The wisdom that stems from not falling victim to this ludicrous consumption-driven trap is nothing short of divine. When we accept life as it truly is–majorly imperfect and with incremental steps towards our deepest-held dreams–we’re destined for success. For example, when we see the light at the end of six-figures of debt, as so many of you have, or when we conceptualize the freedom of true financial independence, then can we actually make progress towards changing our lives. These short-term opiates of the masses fail to strike at the core of what fulfills us. When we shun their siren call, we open ourselves up to the possibility of reaping genuine happiness.
And Finally… Acceptance
I’m not a fan of the anything goes/devil may care/laissez-faire attitude. I prefer to think that as a reasonably competent person, I can exert a modicum of control over my life.

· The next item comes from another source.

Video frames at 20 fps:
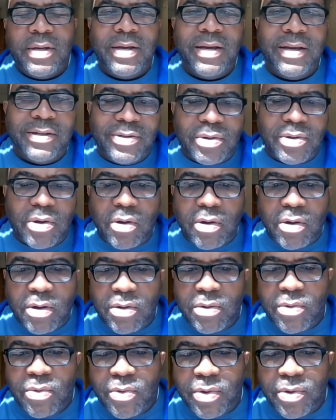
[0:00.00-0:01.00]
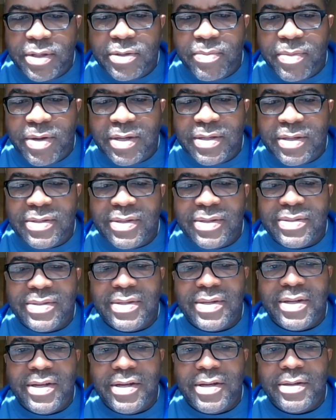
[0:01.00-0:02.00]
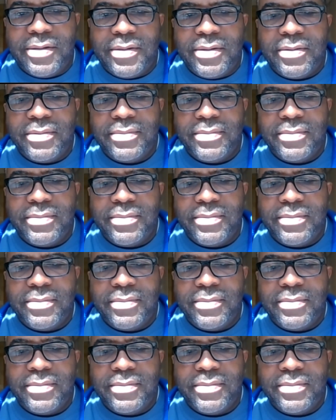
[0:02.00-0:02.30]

it's all going to make sense in the end.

My spending isn’t overblown because I regulate it. My money isn’t a mess because I manage it. My house is tidy because I actively declutter and clean it. My Frugal Hound is nice-smelling because I washed her. I have significantly less to fret about because I know that I’ve taken care of what’s within my power. The rest is completely out of my hands. And I have to be at peace with that. I’m working to find my way to a place where I breathe through the uncertainties and ambiguities (not a strength of mine) and arrive at acceptance.
With the impending arrival of Babywoods, my detailed lists and advance planning have allowed me to reach a point where I’m not worried about her birth or our nascent parenting days. Sure, there’s plenty I’ve probably forgotten or neglected, but I’ve tried my best. There’s nothing I can do about when I’ll go into labor, or what the birth will be like, or even Babywoods’ initial temperament as a, well, baby. But I’ve controlled what I can. And for me, that’s liberating.